An unidentified soldier’s grave from the first world war has been linked to a Keewatin man after a three-year investigation.
The Government of Canada says in May of 2019, a research report suggested that an unknown grave at the Regina Trench Cemetery in France, which holds nearly 1,100 unidentified burials, could finally be identified.
The Canadian Armed Forces have now confirmed the unidentified grave belongs to Company Sergeant-Major David George Parfitt of Keewatin, Ontario after an investigation by the Commonwealth War Graves Commission.
The Forces say Parfitt was born July 4, 1891, in London, England, before his family immigrated to Keewatin where Parfitt worked as a mill worker.

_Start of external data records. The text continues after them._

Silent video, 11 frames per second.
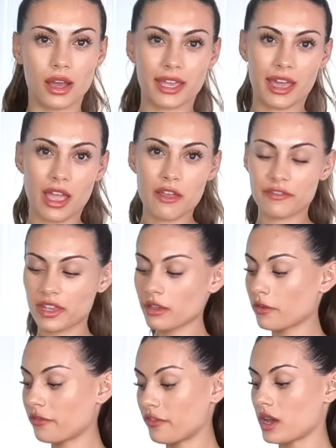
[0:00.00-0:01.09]
Okay, I
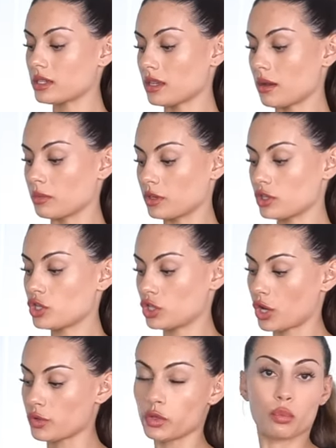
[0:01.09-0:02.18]
think first I'm gonna
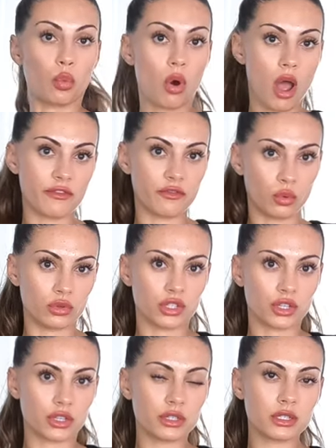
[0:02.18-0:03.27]
show you what I've
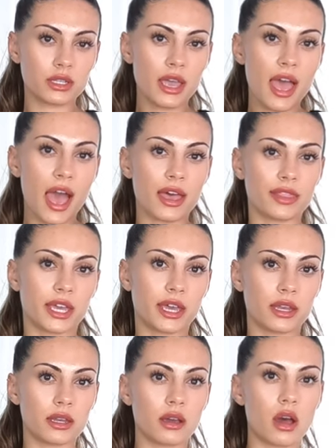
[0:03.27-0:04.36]
ordered, and
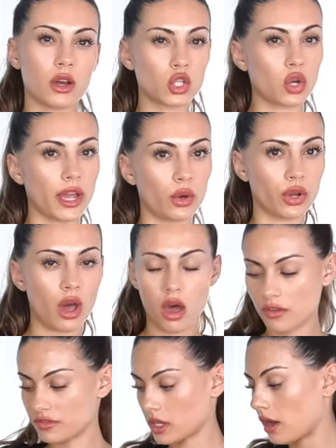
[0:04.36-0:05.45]
then I'll try it on
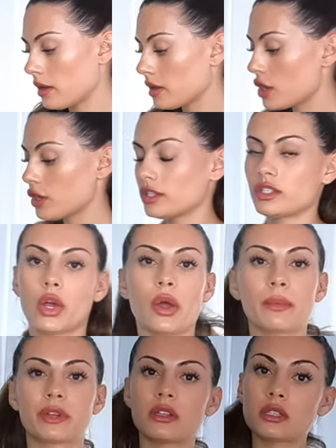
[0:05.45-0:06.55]
after. So
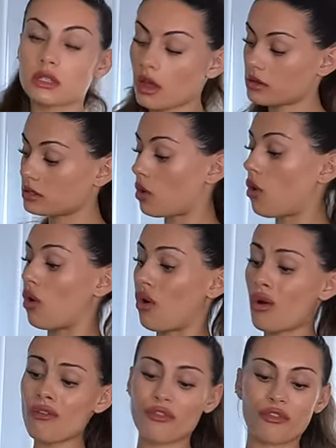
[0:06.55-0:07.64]
I'm gonna start
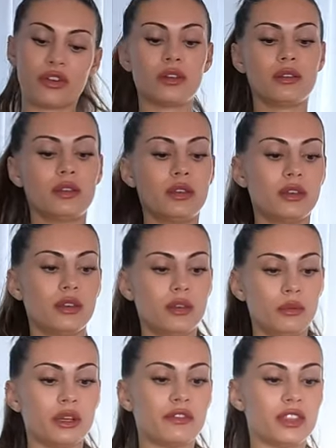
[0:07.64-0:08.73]
off
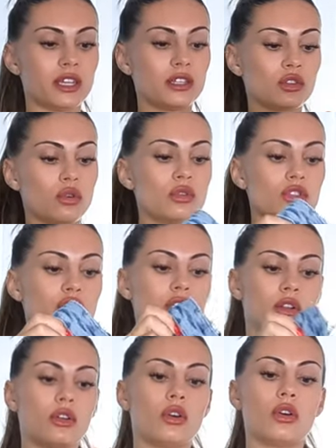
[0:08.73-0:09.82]
with this gorgeous
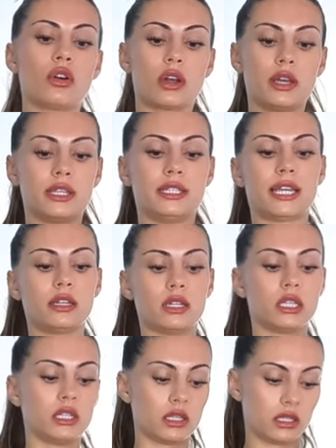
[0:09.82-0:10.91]
long
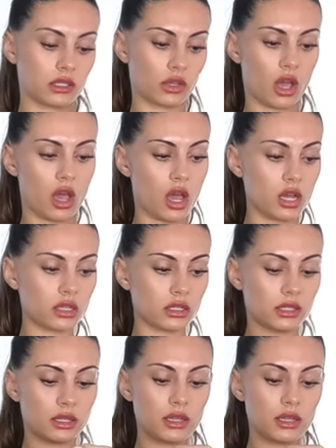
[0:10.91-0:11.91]
denim skirt.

He would later enroll in the first world war with his three brothers William, Arthur and Frederick in September 1914 at the age of 23. Miraculously, all three of his brothers survived the war.
Parfitt arrived in France in February 1915, later being promoted to the rank of Company Sergeant-Major of the 8th Canadian Infantry Battalion, 90th Rifles Division.
He fought in France and Belgium as part of the 2nd Infantry Brigade of the 1st Canadian Division, fighting in the Battles of the Somme and the Thiepval Ridge.
On September 26, 1916, Parfitt led a platoon from the D Company to take and occupy three series’ of trenches in the Zollern area. His battalion reached two of the three trenches amid German machine gun fire and bombardments, but his troops weren’t able to hold their objectives.
Parfitt was one of the 156 members of Canada’s 8th battalion that were killed in action that day. He passed away at the age of 25. A letter from the Forces to Parfitt’s family states he was in line to be promoted to Lieutenant, had he survived the battle.
After the battle, his body was partially identified as an unknown Sergeant-Major and was buried in the Regina Trench Cemetery in Grandcourt, France. His name was also engraved on the Canadian National Vimy Memorial, erected in memory of Canadians killed in France who have no known grave.
But in 2019, the Directorate of History and Heritage received a report from the Commonwealth War Graves Commission explaining that Parfitt is the only Canadian Company Sergeant-Major to have died that day in France, a detail that greatly contributed to the identification of Parfitt’s grave in 2022.
A headstone rededication ceremony is now expected to take place at the earliest opportunity at the Regina Trench Cemetery.
Company Sergeant-Major Parfitt is commemorated on a plaque at the St. James Church in Keewatin, which bears the names of the men from the same parish who also died during the war. His name also appears on a Lake of the Woods Cemetery monument.